Des solutions technologiques pour sauver le climat?

Cette question délicate fait débat à l'heure où le réchauffement climatique s'accélère. L'UniFr a fait le point lors d'un café scientifique.

La société suisse Climeworks construit des usines capables d’aspirer le CO2 dans l’air et de le pétrifier dans la roche © KEYSTONE

Comment faire pour retirer le dioxyde de carbone qui stagne sur nos têtes? C'est la grande interrogation qui agite actuellement les scientifiques spécialisés dans le changement climatique. Dans le cadre d'une semaine mondiale dédiée à ce sujet, l'Université de Fribourg a organisé un café scientifique autour des différentes possibilités d'interventions technologiques visant à modifier le climat à large échelle.
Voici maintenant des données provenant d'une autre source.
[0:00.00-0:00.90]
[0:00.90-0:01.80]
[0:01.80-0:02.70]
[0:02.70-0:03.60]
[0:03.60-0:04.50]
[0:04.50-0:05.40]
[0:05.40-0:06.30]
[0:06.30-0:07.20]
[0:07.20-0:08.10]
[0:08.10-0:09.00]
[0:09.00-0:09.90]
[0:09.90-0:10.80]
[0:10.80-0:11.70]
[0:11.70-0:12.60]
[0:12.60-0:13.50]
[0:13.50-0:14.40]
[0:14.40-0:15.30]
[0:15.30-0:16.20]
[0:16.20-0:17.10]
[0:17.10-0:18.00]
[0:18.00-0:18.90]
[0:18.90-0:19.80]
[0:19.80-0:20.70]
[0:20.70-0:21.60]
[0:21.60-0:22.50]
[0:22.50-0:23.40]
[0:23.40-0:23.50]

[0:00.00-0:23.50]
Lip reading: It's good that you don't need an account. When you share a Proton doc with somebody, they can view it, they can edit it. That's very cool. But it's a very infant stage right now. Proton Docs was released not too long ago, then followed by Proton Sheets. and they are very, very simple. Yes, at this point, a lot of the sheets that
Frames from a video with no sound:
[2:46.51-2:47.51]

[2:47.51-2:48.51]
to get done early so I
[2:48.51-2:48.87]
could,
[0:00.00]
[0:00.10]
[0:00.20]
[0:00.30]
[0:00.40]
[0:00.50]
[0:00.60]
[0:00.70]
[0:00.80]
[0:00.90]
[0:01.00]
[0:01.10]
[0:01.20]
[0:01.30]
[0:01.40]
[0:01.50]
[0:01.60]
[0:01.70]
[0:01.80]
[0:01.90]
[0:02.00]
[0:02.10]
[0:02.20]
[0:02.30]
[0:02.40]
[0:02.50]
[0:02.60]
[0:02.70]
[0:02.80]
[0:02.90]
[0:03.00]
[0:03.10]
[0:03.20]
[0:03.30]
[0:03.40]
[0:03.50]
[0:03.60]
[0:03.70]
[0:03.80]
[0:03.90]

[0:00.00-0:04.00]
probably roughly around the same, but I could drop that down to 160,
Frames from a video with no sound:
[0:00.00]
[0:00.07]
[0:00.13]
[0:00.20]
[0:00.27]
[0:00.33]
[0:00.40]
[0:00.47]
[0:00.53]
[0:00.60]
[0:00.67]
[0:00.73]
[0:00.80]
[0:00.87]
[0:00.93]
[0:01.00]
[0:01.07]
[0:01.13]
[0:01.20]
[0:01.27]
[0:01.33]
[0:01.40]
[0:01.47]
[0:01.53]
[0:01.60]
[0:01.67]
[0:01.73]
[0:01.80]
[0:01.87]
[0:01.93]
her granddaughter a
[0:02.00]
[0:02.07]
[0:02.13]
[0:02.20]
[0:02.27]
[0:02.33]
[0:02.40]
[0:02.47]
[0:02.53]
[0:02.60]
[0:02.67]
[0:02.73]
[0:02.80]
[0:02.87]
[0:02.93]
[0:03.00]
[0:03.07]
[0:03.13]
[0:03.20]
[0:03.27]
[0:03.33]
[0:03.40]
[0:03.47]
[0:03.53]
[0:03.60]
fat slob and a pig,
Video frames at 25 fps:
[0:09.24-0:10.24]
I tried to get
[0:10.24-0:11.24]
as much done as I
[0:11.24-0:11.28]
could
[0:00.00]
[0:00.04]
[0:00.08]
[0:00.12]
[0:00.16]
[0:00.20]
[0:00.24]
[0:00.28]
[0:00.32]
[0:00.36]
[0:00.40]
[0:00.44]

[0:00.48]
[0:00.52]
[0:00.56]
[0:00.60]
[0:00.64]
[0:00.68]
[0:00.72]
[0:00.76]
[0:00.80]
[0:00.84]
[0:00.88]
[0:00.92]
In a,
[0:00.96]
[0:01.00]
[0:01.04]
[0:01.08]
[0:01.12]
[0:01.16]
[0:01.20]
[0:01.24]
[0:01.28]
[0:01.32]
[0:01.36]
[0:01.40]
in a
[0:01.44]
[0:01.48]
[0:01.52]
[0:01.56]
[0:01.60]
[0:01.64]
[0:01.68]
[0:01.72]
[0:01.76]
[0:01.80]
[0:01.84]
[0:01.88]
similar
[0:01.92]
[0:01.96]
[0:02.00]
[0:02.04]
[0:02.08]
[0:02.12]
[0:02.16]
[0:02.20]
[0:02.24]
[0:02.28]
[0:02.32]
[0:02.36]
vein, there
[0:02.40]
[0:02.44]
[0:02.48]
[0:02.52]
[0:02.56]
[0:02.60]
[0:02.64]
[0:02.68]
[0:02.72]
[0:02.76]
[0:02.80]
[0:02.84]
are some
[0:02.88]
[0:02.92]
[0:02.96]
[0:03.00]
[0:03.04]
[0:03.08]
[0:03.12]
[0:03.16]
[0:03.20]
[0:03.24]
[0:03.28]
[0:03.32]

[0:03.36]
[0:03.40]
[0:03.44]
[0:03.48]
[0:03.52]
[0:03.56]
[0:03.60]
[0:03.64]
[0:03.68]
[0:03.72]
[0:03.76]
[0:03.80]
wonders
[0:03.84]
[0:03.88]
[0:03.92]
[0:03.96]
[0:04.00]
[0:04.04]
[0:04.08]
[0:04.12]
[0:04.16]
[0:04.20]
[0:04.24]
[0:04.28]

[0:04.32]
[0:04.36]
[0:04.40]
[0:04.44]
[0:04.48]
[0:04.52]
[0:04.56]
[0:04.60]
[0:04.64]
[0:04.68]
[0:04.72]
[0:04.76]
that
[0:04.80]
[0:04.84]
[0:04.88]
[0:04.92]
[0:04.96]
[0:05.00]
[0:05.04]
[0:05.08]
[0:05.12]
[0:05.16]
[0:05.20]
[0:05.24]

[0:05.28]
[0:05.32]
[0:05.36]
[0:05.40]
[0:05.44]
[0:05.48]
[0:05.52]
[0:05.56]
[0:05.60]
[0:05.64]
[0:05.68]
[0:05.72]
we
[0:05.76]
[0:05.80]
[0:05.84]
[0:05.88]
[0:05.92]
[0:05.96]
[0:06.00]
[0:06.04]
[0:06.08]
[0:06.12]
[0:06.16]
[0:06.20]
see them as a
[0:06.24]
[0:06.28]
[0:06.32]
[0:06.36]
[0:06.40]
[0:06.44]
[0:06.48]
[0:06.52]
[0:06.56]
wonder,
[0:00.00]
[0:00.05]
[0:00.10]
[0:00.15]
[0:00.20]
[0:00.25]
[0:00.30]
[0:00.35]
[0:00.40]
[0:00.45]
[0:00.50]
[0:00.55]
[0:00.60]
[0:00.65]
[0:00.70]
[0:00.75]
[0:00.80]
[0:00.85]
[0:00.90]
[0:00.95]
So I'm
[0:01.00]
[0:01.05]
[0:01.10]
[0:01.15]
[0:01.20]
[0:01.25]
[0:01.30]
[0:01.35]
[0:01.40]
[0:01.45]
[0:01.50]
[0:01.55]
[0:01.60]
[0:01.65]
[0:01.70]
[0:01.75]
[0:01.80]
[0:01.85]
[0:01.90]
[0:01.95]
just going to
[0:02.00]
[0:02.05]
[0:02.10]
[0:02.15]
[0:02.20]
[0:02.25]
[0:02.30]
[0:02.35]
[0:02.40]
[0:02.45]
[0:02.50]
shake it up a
La palette est large, les conséquences encore peu étudiées et les questions éthiques suscitent parfois la polémique.

RadioFr. s'est associée à cette semaine climatique. Elle a questionné deux expert.e.s en la matière: Marie-Valentine Florin, directrice générale de l'International Risk Governance Center (IRGC) à l'Ecole polytechnique fédérale de Lausanne et Ivo Wallimann-Helmer, directeur et professeur à l'Environmental Sciences and Humanities Institute de l'Université de Fribourg.

Agir en amont ne va pas suffire

En tant que directrice de l'IRGC à Lausanne, le rôle de Marie-Valentine Florin est de soutenir les politiques dans leurs prises de décisions sur des sujets complexes, tels que le changement climatique.

Elle rappelle que nous émettons "aujourd'hui dans le monde à peu près 40 milliards de tonnes de dioxyde de carbone. Or, les écosystèmes ne peuvent en absorber que dix milliards, soit un quart seulement de ce qui est rejeté dans l'atmosphère". Ainsi, persister à ne vouloir réduire les émissions qu'en amont ne sera pas suffisant. Il faudra trouver une solution pour retirer le CO2 qui stagne dans l'air.

La stratégie qui fait consensus partout dans le monde actuellement, c’est la reforestation de certaines régions, en choisissant notamment des espèces qui absorbent bien le carbone pour leur croissance. Mais, plusieurs scientifiques estiment qu'il faudrait replanter 40% de la surface de la planète pour parvenir à retirer tout le carbone de l'atmosphère au moyen de cette technique naturelle. Impossible, selon Marie-Valentine Florin.

Technologies prometteuses à l'étude

Des scientifiques expérimentent actuellement l'efficacité d'un procédé qui permettrait d'absorber l'air au moyen de grands ventilateurs pour le traiter ensuite chimiquement afin d'en retirer le dioxyde de carbone. Ce dernier est ensuite mélangé avec de l'eau et enterré très profondément sous la terre où il se transformera en roche dans un délai de deux ans, sans risque de réversibilité. Cette méthode est actuellement testée à grande échelle en Islande par la société Climeworks, basée à Zürich.

Une autre approche hybride, combinant la biomasse et la technologie, est également à l'étude. Le principe consiste à brûler du bois pour produire de l'électricité ou de la chaleur, sans émettre de CO2 dans l'atmosphère, c'est-à-dire en le récupérant avant qu'il ne s'échappe dans l'air.

Spécialiste des questions éthiques, Ivo Wallimann-Helmer, de l'Université de Fribourg, avertit que si nous ne changeons rien à nos habitudes et comportements actuels, les inégalités entre les régions du monde vont se creuser. Or, les pays qui souffrent le plus aujourd'hui sont ceux qui ont le moins contribué à ces bouleversements climatiques. Une injustice que les pays industriels de l'hémisphère nord doivent aujourd'hui assumer.

Marie-Valentine Florin espère beaucoup de la conférence sur le changement climatique qui se tiendra au mois de novembre à Glasgow: "J'espère vraiment que la COP26 ouvre la porte à ces nouvelles approches. Pour l'instant, beaucoup de pays privilégient la réduction des gaz à effet de serre et tant qu'on ne fait que ça, il n'y a pas vraiment de volonté de développer des approches complémentaires, qui certes coûtent très cher."